Shuai Wang (Dylan) UQ

Howdy! I’m Shuai Wang, a Postdoc and a finishing PhD student at IeLab, UQ. I’m under the eagle eyes of Professor. Guido Zuccon, A.Professor. Bevan Koopman, and Dr. Harrisen Scells.

I received my Bachelor of Science degree from the University of Western Australia in 2019, then obtained a Master of Engineering Science degree from the University of Queensland in 2021.

My research is strongly related to information retrieval and natural language processing (NLP). My PhD topic focuses on domain-specific applications (automation for medical systematic reviews), where I have been currently focused on the development of Automatic Mesh Term Suggestion, Screening Prioritisation, Seed-driven methods and Boolean query formulation. I also do some side projects on general IR and NLP tasks, such as Federated RAG, Fusion of Rankers etc.

I’m also a tutor at UQ, teaching courses like INFS7410 (information retrieval and web search). I’m not in it for the cash but for the chance to scout for other brainiacs to collaborate with. So, if you’re interested, let’s chat and see if we can cook up some research magic together!

I conducted my internship at Naver Lab Europe Feb-July 2024, with a research focus on Context Compression on Retrieval-augmented generation (RAG).

Job Opportunities

I’m currently working as a Postdoc at UQ, starting from Feb, 2025; I’m also looking for continued job opportunities in academia and industry. If you think I’m a good fit for your team, please feel free to contact me.

News

April 05, 2025

Three Papers Accepted in SIGIR 2025

[Reproducibility Paper]: 2D Matryoshka Training for Information Retrieval; Reassessing Large Language Model Boolean Query Generation for Systematic Reviews; Pre-training vs.

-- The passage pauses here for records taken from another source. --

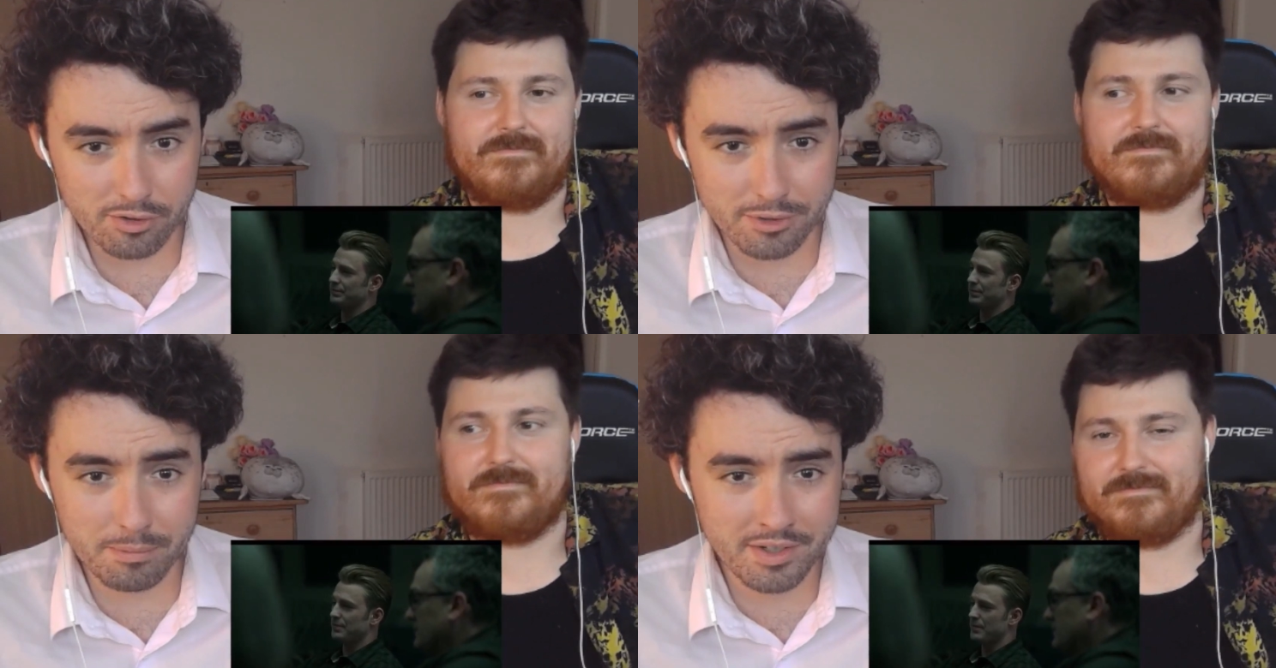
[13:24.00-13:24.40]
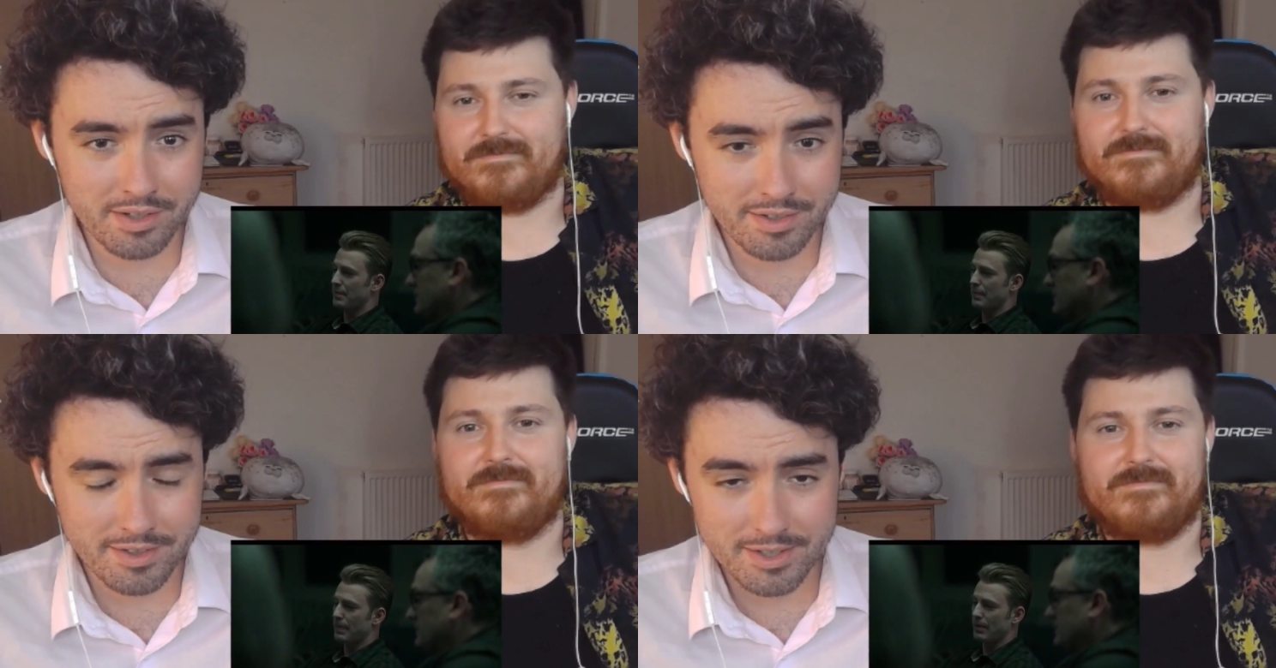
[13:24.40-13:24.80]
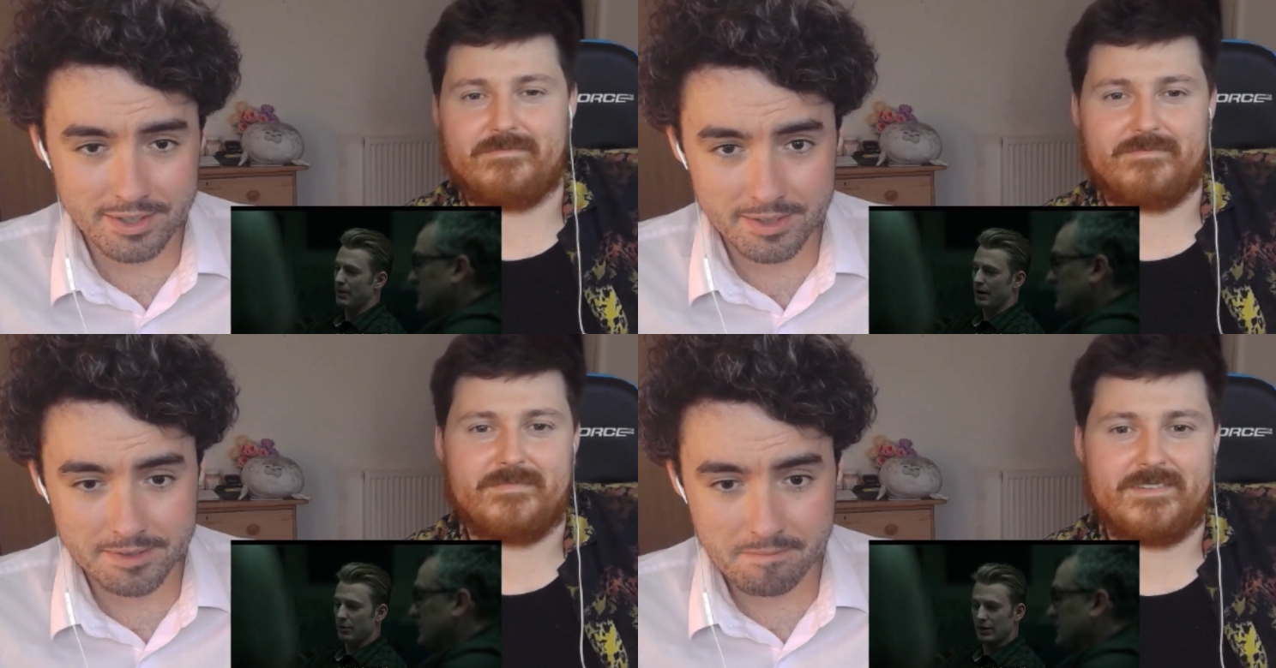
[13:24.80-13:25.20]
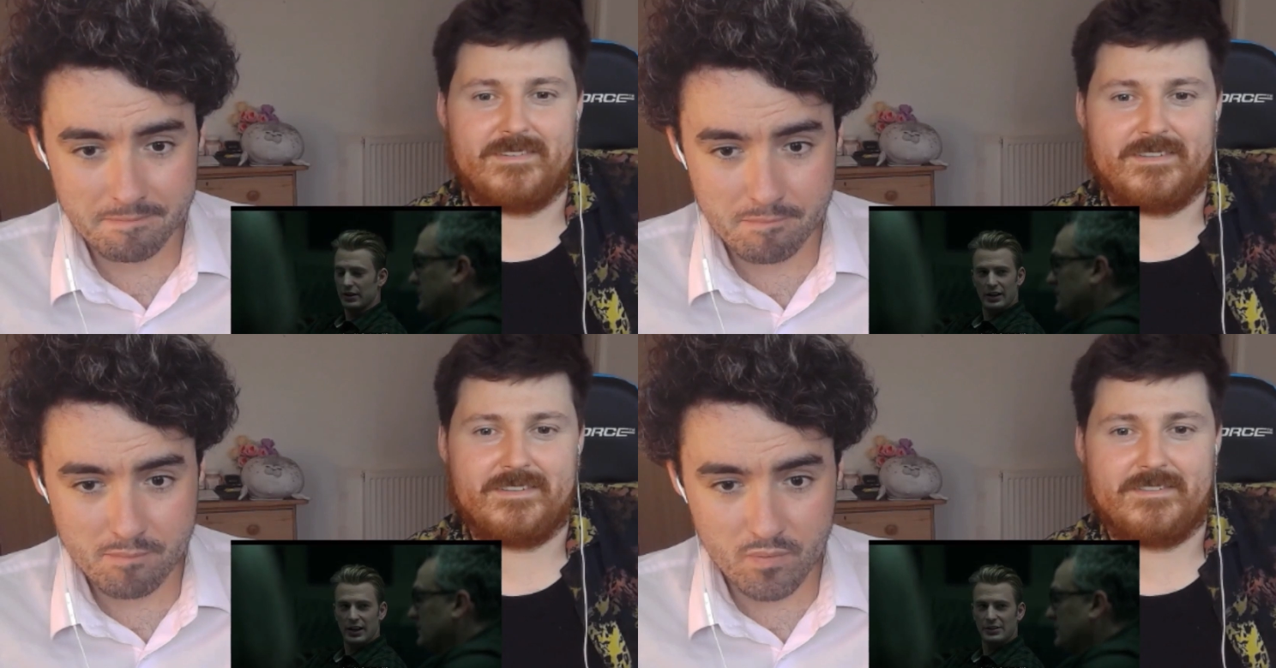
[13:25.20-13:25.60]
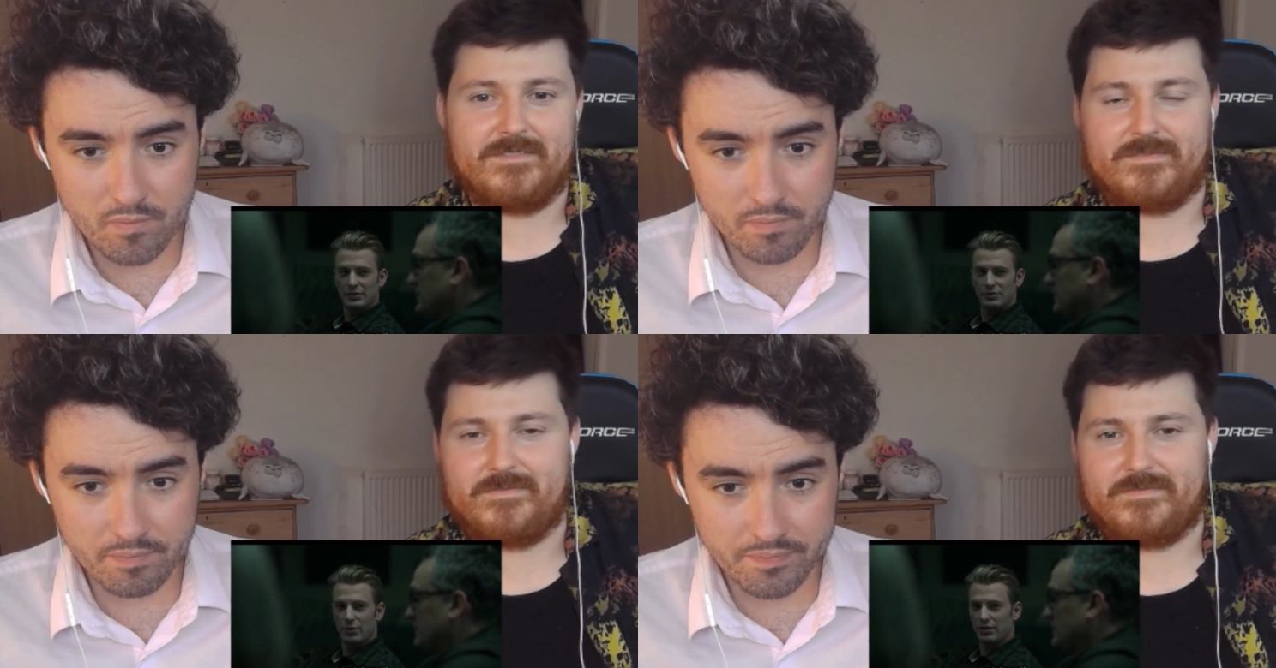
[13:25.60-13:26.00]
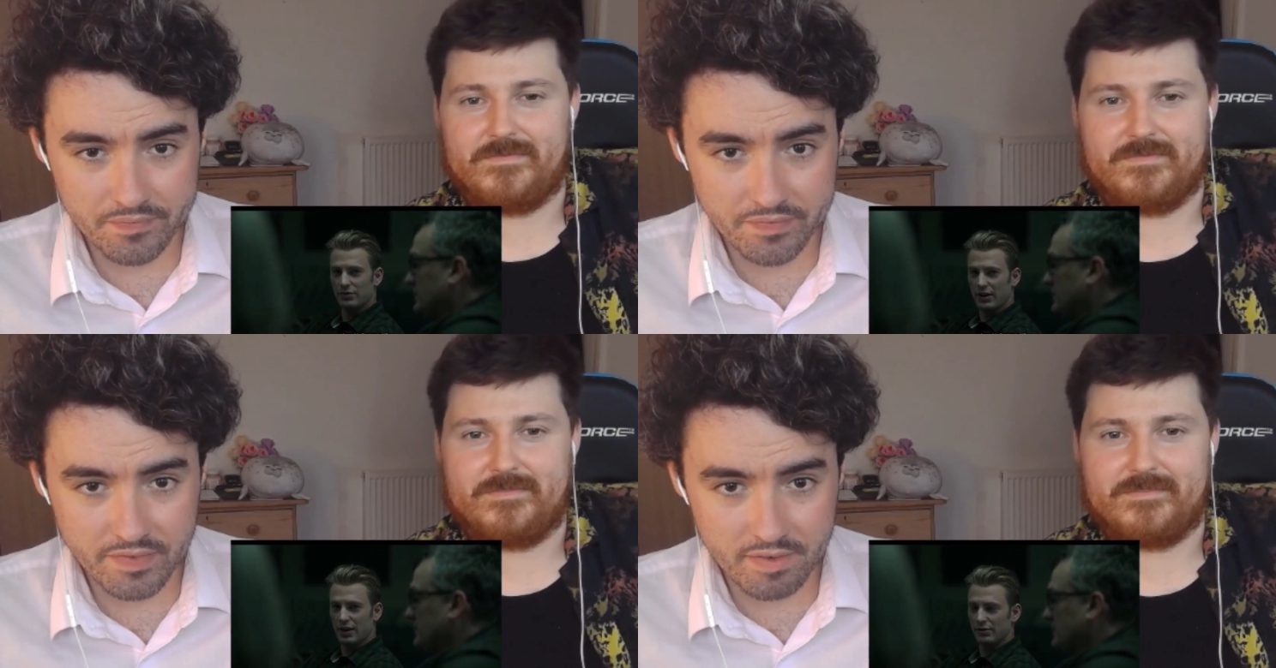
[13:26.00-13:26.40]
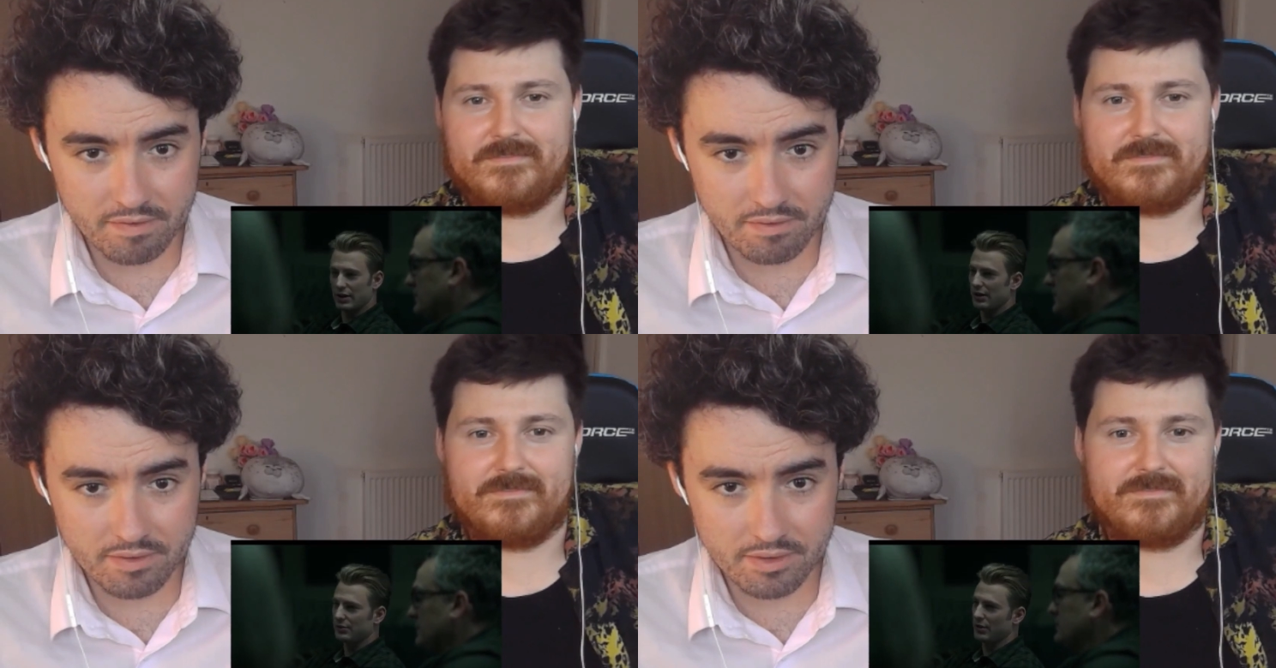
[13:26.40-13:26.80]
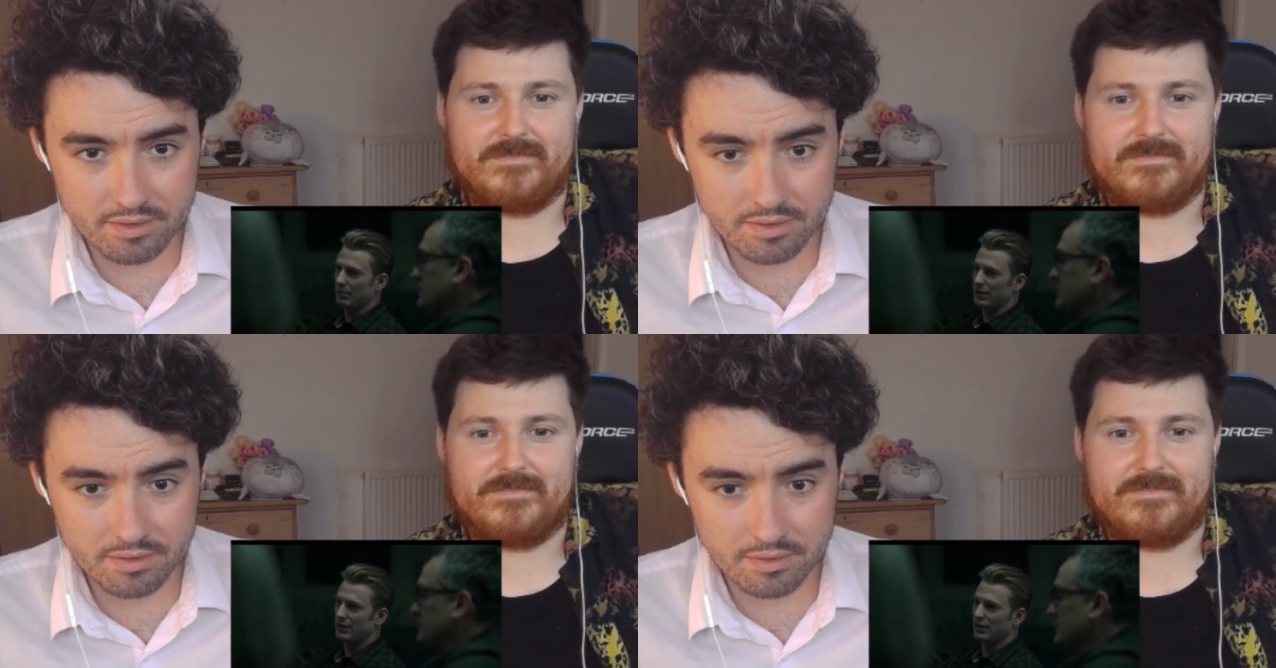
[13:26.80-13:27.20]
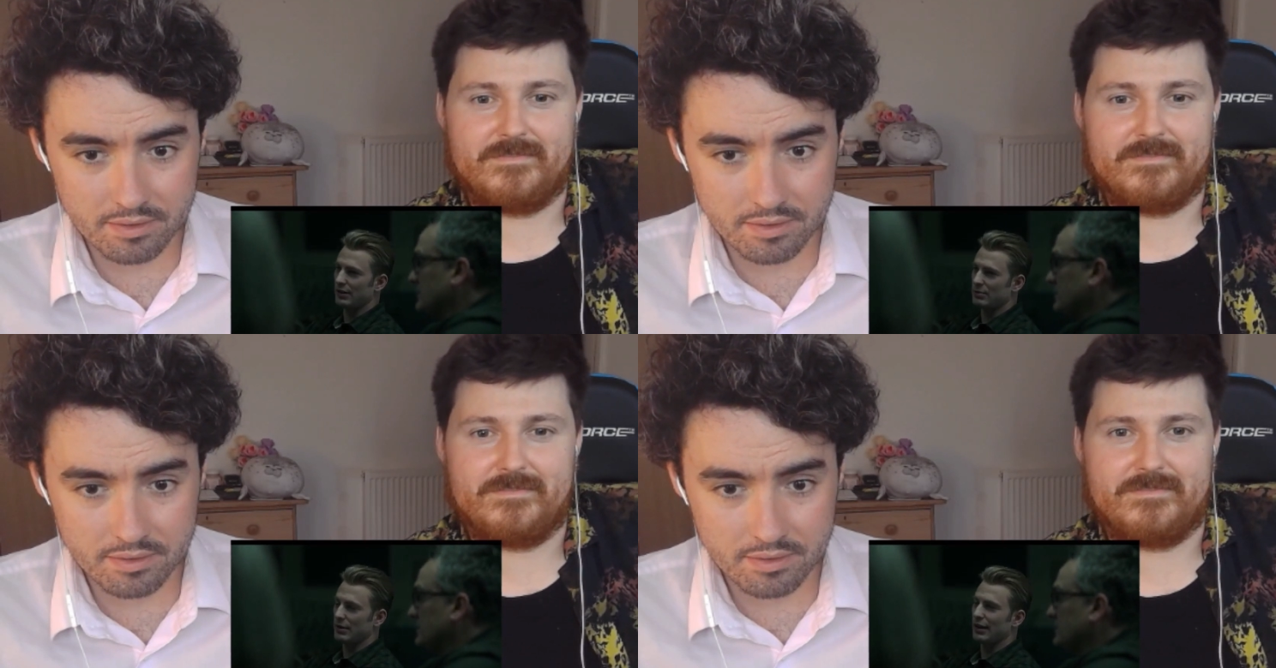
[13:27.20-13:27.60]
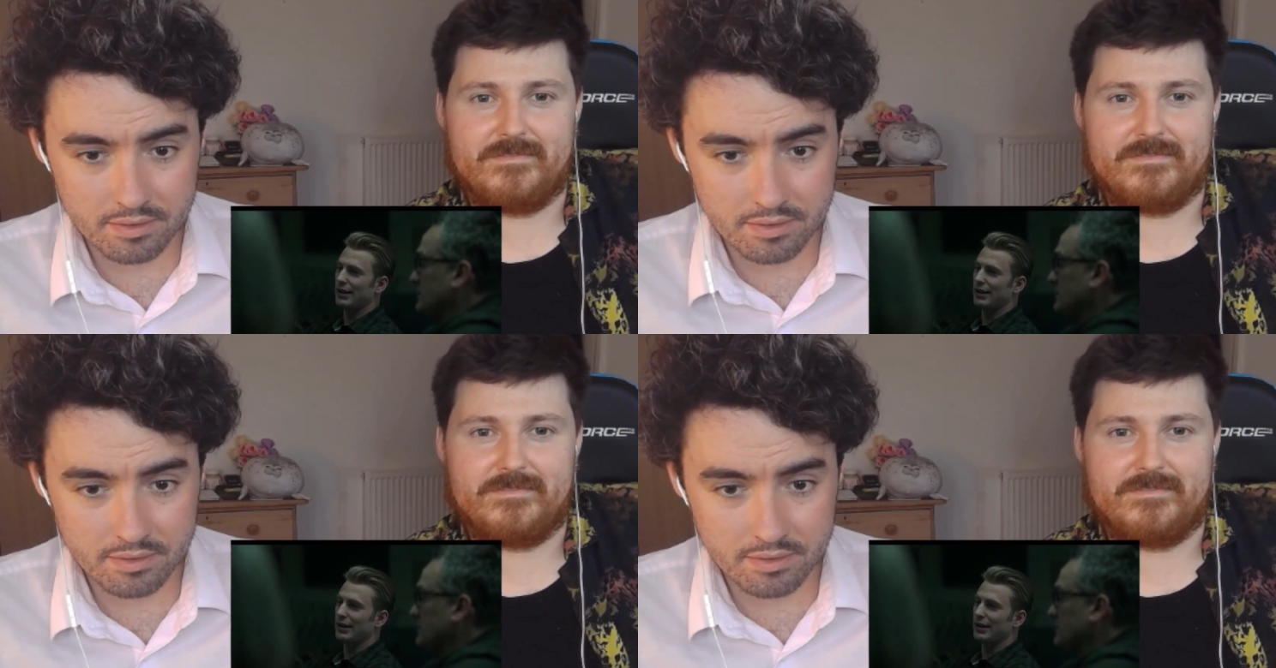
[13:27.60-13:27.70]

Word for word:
Speaker 1: group. Mm. I went in the ice in 45 right after I met the love of my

Fine-tuning: A Reproducibility Study on Dense Retrieval Knowledge Acquisition.

February 01, 2025

Started Postdoc at The University of Queensland

Started a postdoc position in information retrieval and natural language processing at The University of Queensland.

January 20, 2025

Paper Accepted in WWW 2025

[Short Paper]: ReSLLM: Large Language Models are Strong Resource Selectors for Federated Search

Read all news

Services

I serve as a reviewer/PC member for the following journal/conference:

TOIS: ACM Transactions on Information Systems
ACM ICTIR 2023, SIGIR2024, SIGIR2025
ECIR2024
Journal of Data and Information Quality

Publications

Pre-training vs. Fine-tuning: A Reproducibility Study on Dense Retrieval Knowledge Acquisition Reproduce

Zheng Yao, Shuai Wang and Guido Zuccon. 2025. Pre-training vs. Fine-tuning: A Reproducibility Study on Dense Retrieval Knowledge Acquisition (Accepted SIGIR-2025).

Reassessing Large Language Model Boolean Query Generation for Systematic Reviews Reproduce

Shuai Wang, Harrisen Scells, Bevan Koopman and Guido Zuccon. 2025. Reassessing Large Language Model Boolean Query Generation for Systematic Reviews. (Accepted SIGIR-2025).

2D Matryoshka Training for Information Retrieval Reproduce

Shuai Wang, Shengyao Zhuang, Bevan Koopman and Guido Zuccon. 2025. 2D Matryoshka Training for Information Retrieval. (Accepted SIGIR-2025).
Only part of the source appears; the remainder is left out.